The material below is to be copied exactly from the line with "[00:00:01.47 to 00:00:02.47]" up to and including the line with "[00:00:05.87 to 00:00:06.87]", with nothing else kept and no pictures.

[Start of section]

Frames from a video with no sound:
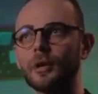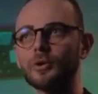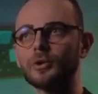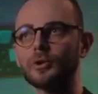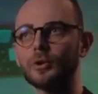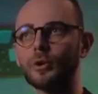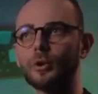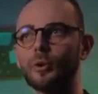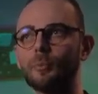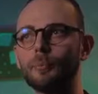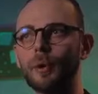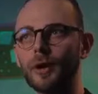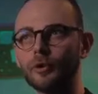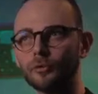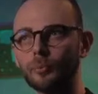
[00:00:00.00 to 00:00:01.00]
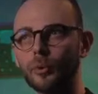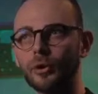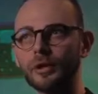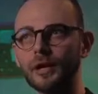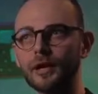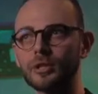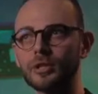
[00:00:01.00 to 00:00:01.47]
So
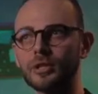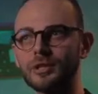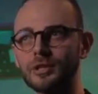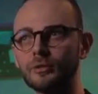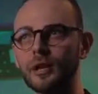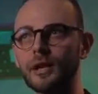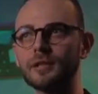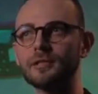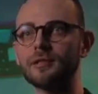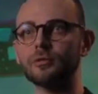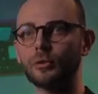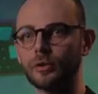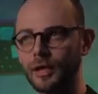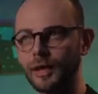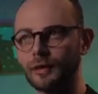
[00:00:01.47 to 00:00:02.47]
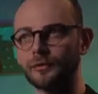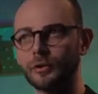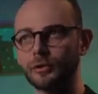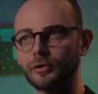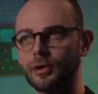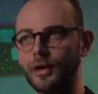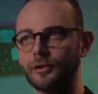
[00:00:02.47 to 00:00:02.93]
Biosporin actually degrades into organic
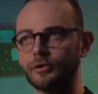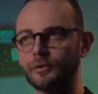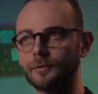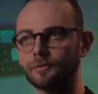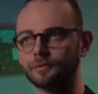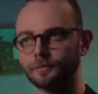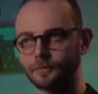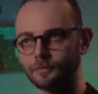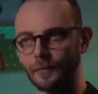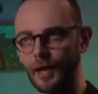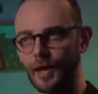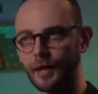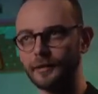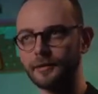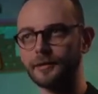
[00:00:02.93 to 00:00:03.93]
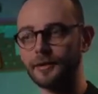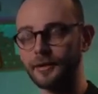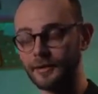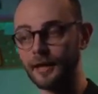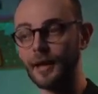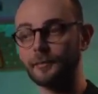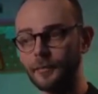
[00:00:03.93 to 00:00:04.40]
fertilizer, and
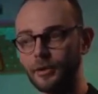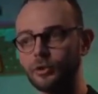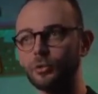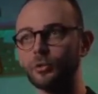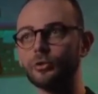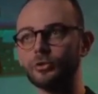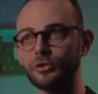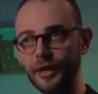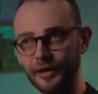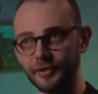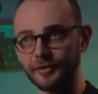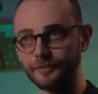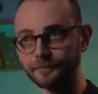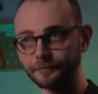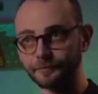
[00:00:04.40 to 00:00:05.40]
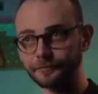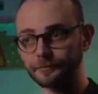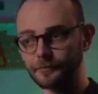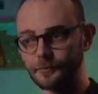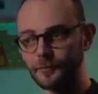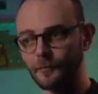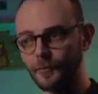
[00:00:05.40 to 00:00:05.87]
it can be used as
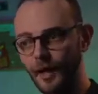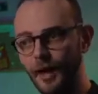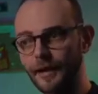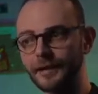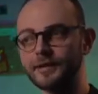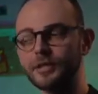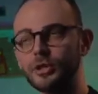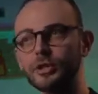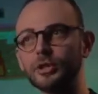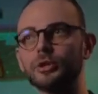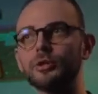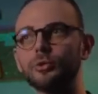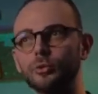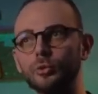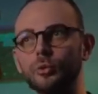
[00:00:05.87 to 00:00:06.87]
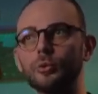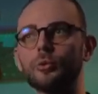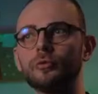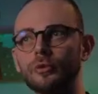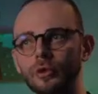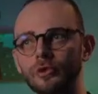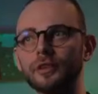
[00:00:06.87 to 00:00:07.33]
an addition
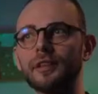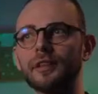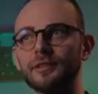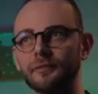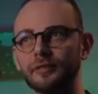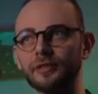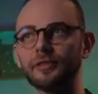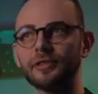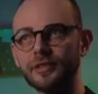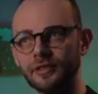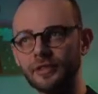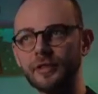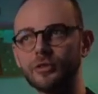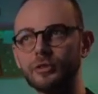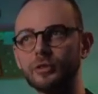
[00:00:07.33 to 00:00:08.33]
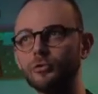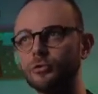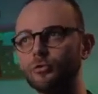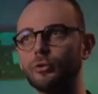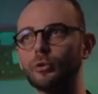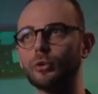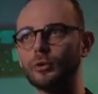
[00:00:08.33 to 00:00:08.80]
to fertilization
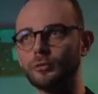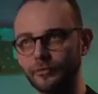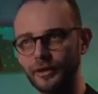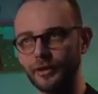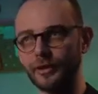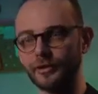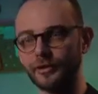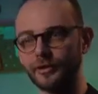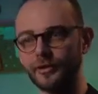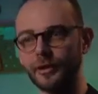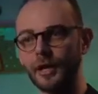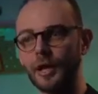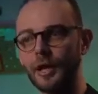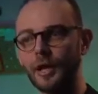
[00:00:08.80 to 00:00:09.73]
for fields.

[End of section]
[Start of section]

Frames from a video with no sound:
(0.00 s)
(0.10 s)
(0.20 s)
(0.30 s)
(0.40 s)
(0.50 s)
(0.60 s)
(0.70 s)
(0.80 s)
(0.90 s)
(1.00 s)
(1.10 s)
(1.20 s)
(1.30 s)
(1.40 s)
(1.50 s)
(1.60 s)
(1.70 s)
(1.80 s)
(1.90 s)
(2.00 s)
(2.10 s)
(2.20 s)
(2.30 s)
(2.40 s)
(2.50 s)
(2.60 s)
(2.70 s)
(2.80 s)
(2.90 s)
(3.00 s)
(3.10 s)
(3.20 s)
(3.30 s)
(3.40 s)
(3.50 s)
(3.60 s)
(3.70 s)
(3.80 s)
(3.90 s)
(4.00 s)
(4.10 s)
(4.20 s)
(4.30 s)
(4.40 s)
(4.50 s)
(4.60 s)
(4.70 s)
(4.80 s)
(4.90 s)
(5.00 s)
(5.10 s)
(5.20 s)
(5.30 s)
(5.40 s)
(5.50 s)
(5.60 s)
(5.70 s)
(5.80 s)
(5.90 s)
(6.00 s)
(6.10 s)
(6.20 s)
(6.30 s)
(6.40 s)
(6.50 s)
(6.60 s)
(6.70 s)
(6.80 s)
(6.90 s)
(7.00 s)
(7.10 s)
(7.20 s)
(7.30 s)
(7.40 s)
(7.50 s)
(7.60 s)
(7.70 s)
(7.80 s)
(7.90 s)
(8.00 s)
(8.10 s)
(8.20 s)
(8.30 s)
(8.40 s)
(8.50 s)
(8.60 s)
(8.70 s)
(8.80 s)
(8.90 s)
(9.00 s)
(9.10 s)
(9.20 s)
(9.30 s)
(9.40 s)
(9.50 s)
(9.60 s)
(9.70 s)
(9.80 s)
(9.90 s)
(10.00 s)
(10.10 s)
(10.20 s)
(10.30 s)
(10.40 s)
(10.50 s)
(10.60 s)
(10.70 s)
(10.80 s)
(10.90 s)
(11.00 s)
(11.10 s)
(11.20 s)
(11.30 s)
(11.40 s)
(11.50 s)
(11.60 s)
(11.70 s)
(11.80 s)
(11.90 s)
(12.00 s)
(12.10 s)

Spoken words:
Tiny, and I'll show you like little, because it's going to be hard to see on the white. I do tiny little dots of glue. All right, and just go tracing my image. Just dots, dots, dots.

[End of section]
[Start of section]

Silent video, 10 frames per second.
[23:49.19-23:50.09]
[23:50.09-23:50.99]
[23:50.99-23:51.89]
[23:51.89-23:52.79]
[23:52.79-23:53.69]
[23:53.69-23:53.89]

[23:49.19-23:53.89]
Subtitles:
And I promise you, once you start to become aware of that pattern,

[End of section]

▶ Worked solution:
[00:00:01.47 to 00:00:02.47]
[00:00:02.47 to 00:00:02.93]
Biosporin actually degrades into organic
[00:00:02.93 to 00:00:03.93]
[00:00:03.93 to 00:00:04.40]
fertilizer, and
[00:00:04.40 to 00:00:05.40]
[00:00:05.40 to 00:00:05.87]
it can be used as
[00:00:05.87 to 00:00:06.87]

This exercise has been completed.